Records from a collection
>>>>>

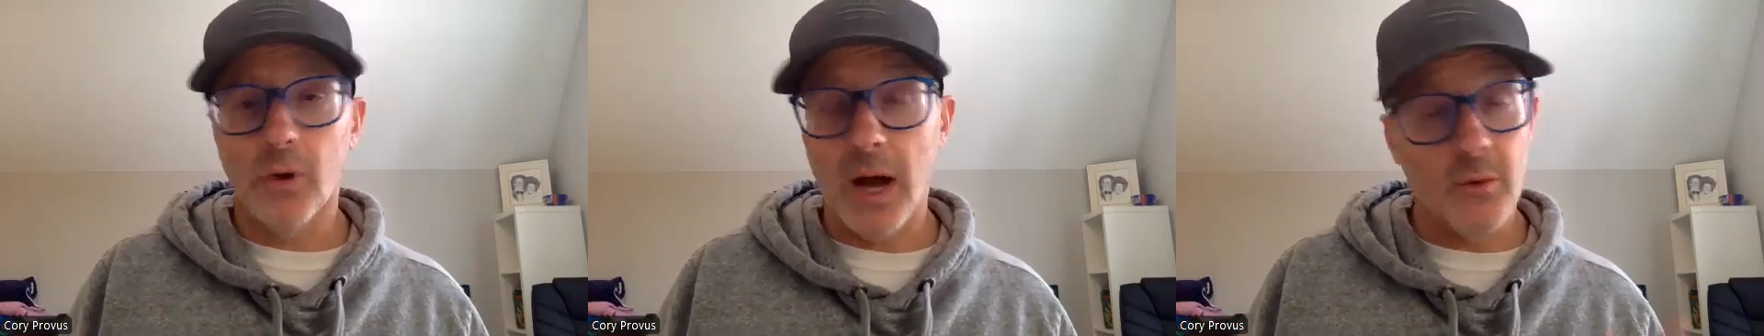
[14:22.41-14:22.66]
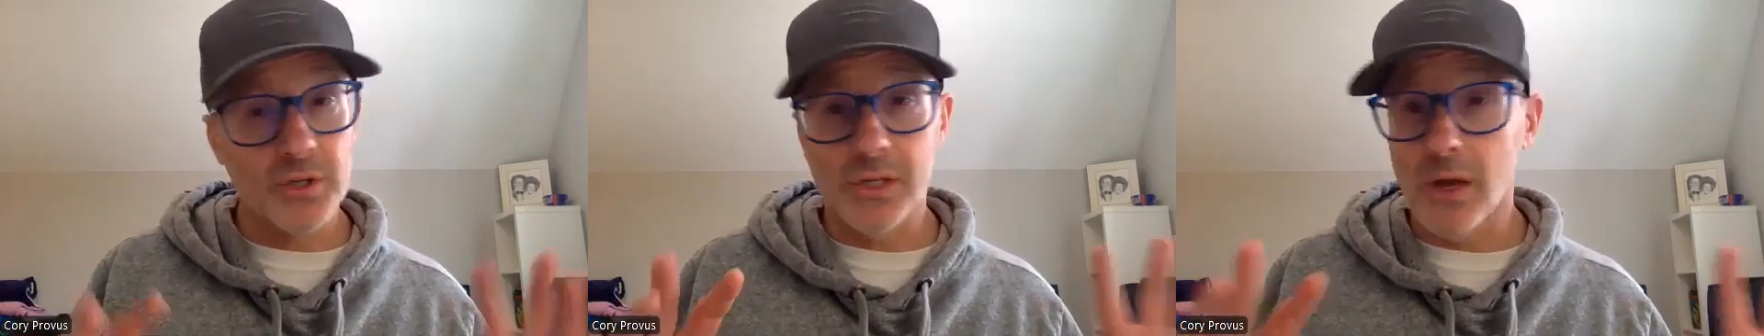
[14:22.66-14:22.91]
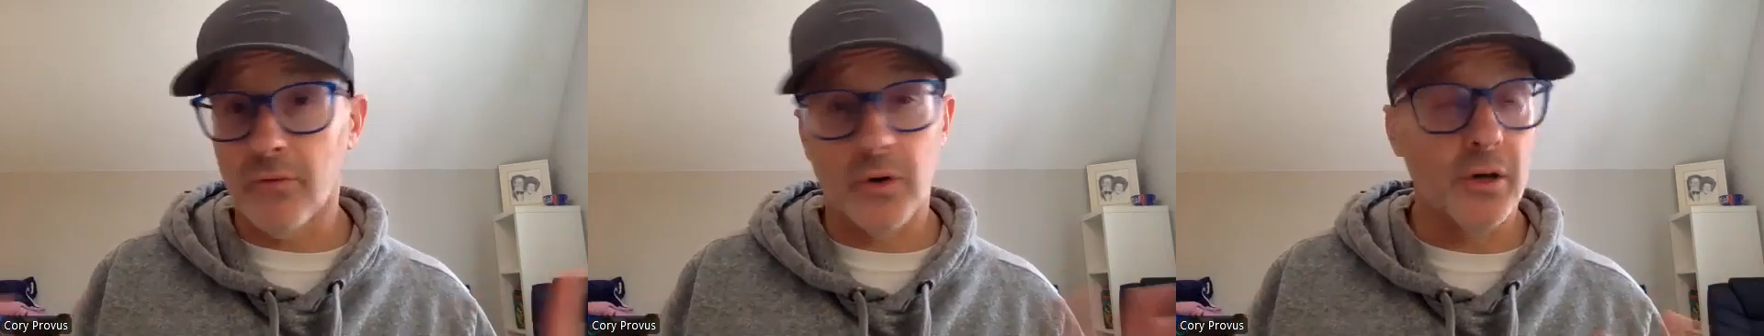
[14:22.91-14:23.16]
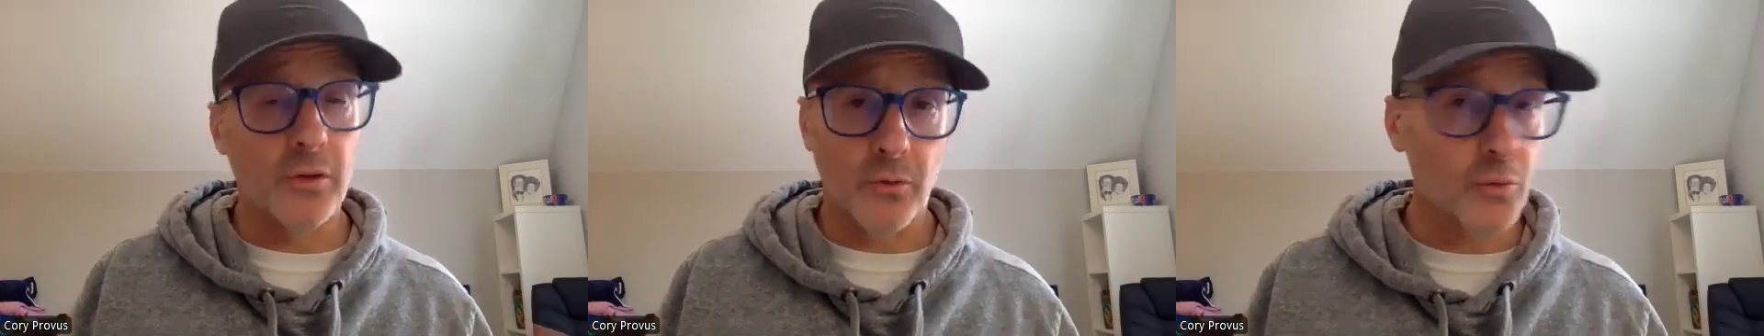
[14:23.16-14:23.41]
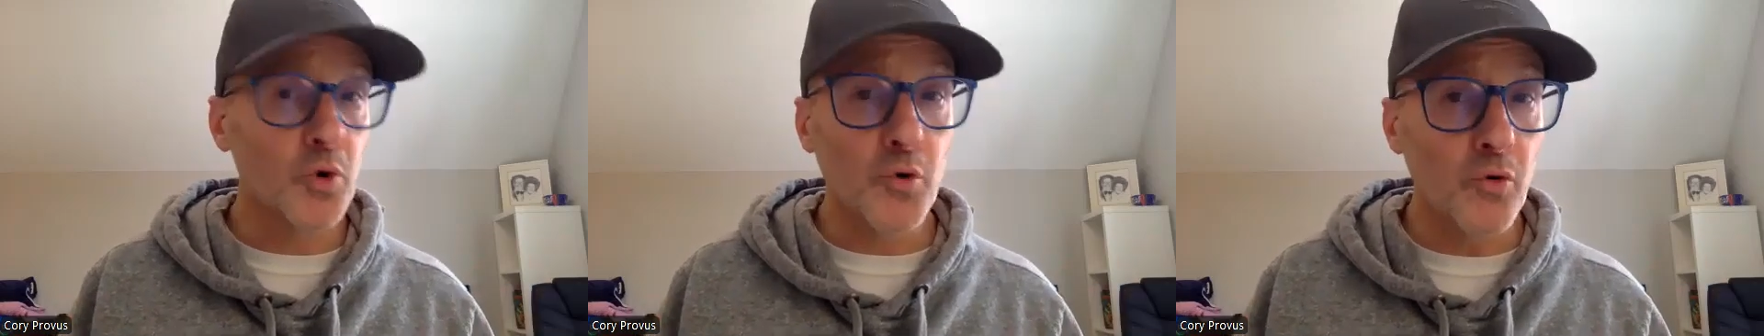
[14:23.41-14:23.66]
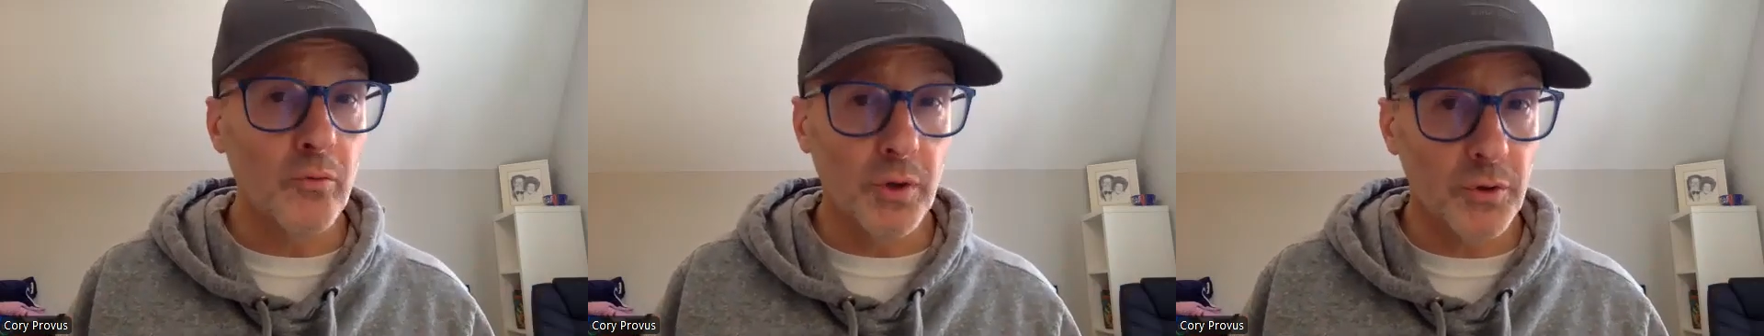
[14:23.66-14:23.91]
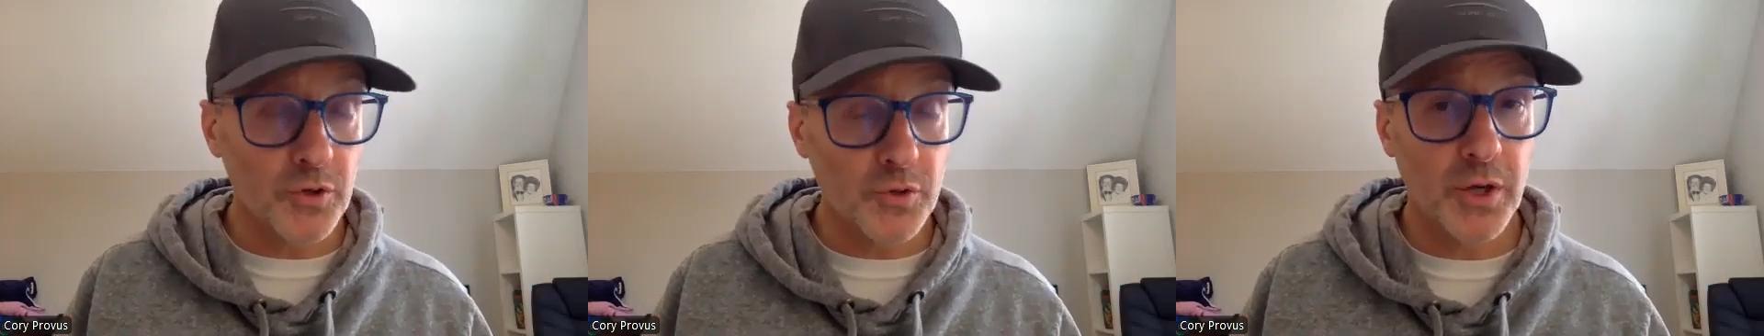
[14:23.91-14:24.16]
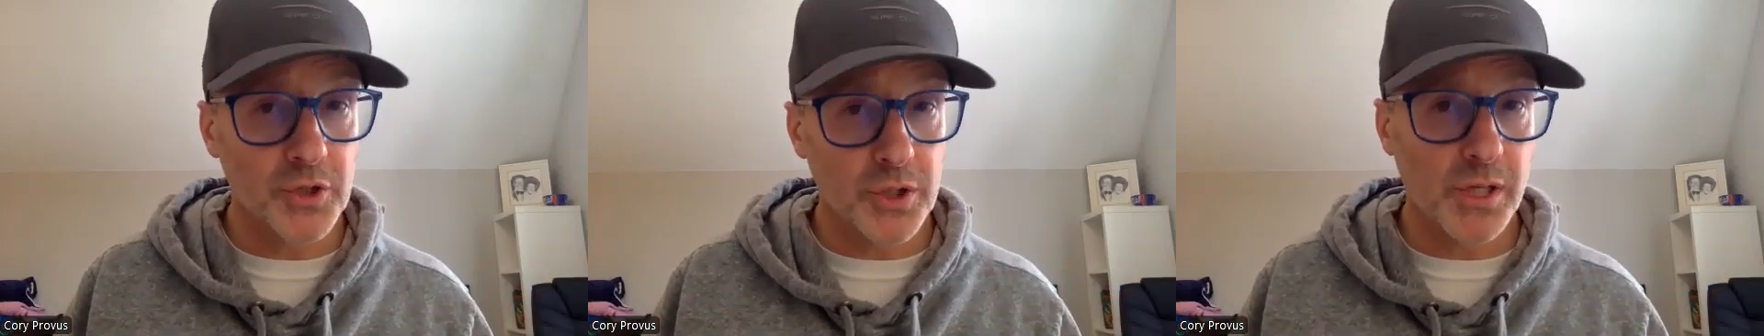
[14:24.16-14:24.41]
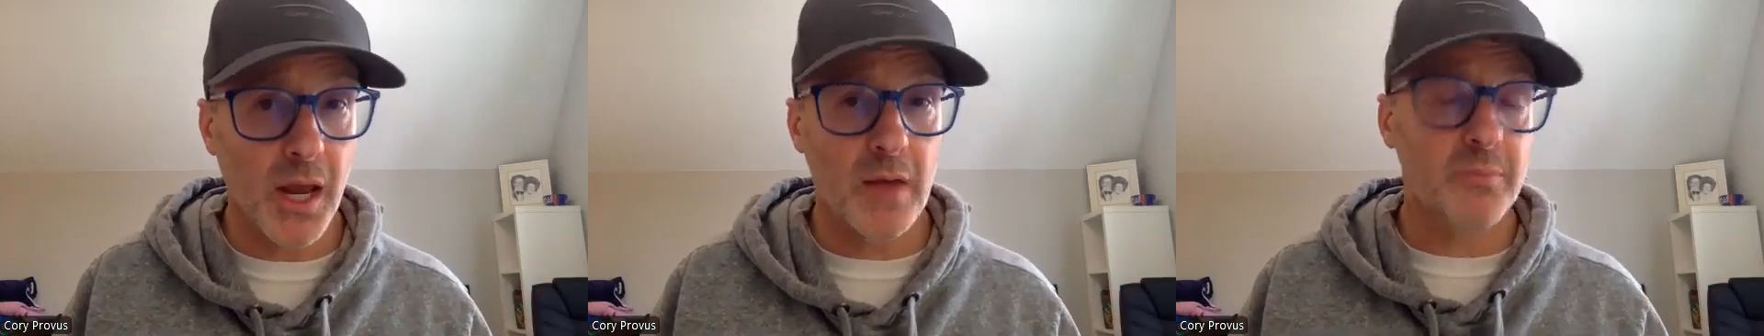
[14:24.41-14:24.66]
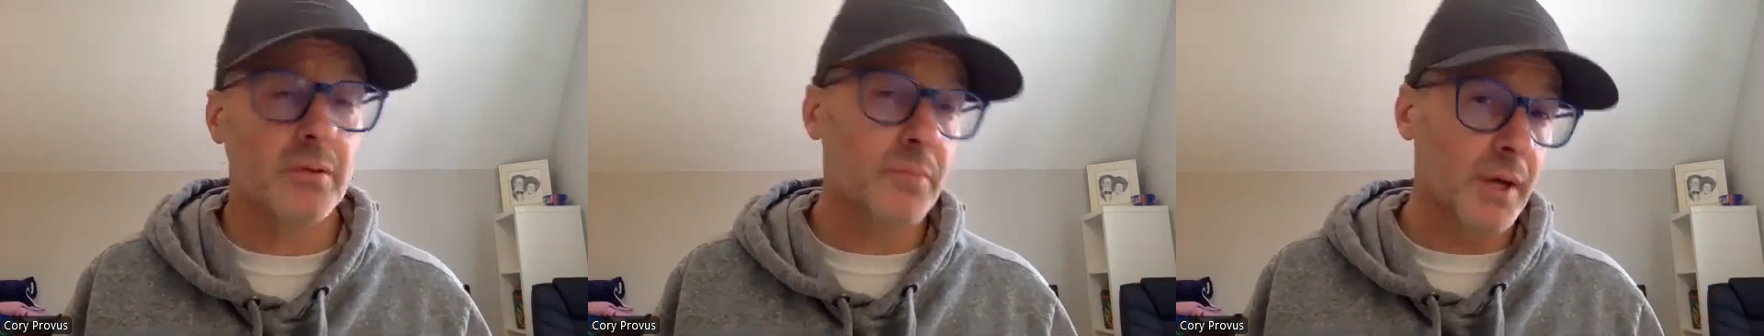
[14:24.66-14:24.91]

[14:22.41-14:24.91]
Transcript: I was never in the room when those pitches happened,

<<<<<

## About this task
All lines from the one holding "[14:23.91-14:24.16]" through the last line of the entries, and nothing else, are to be output exactly; leave out the pictures.

## Problem solution
[14:23.91-14:24.16]
[14:24.16-14:24.41]
[14:24.41-14:24.66]
[14:24.66-14:24.91]

[14:22.41-14:24.91]
Transcript: I was never in the room when those pitches happened,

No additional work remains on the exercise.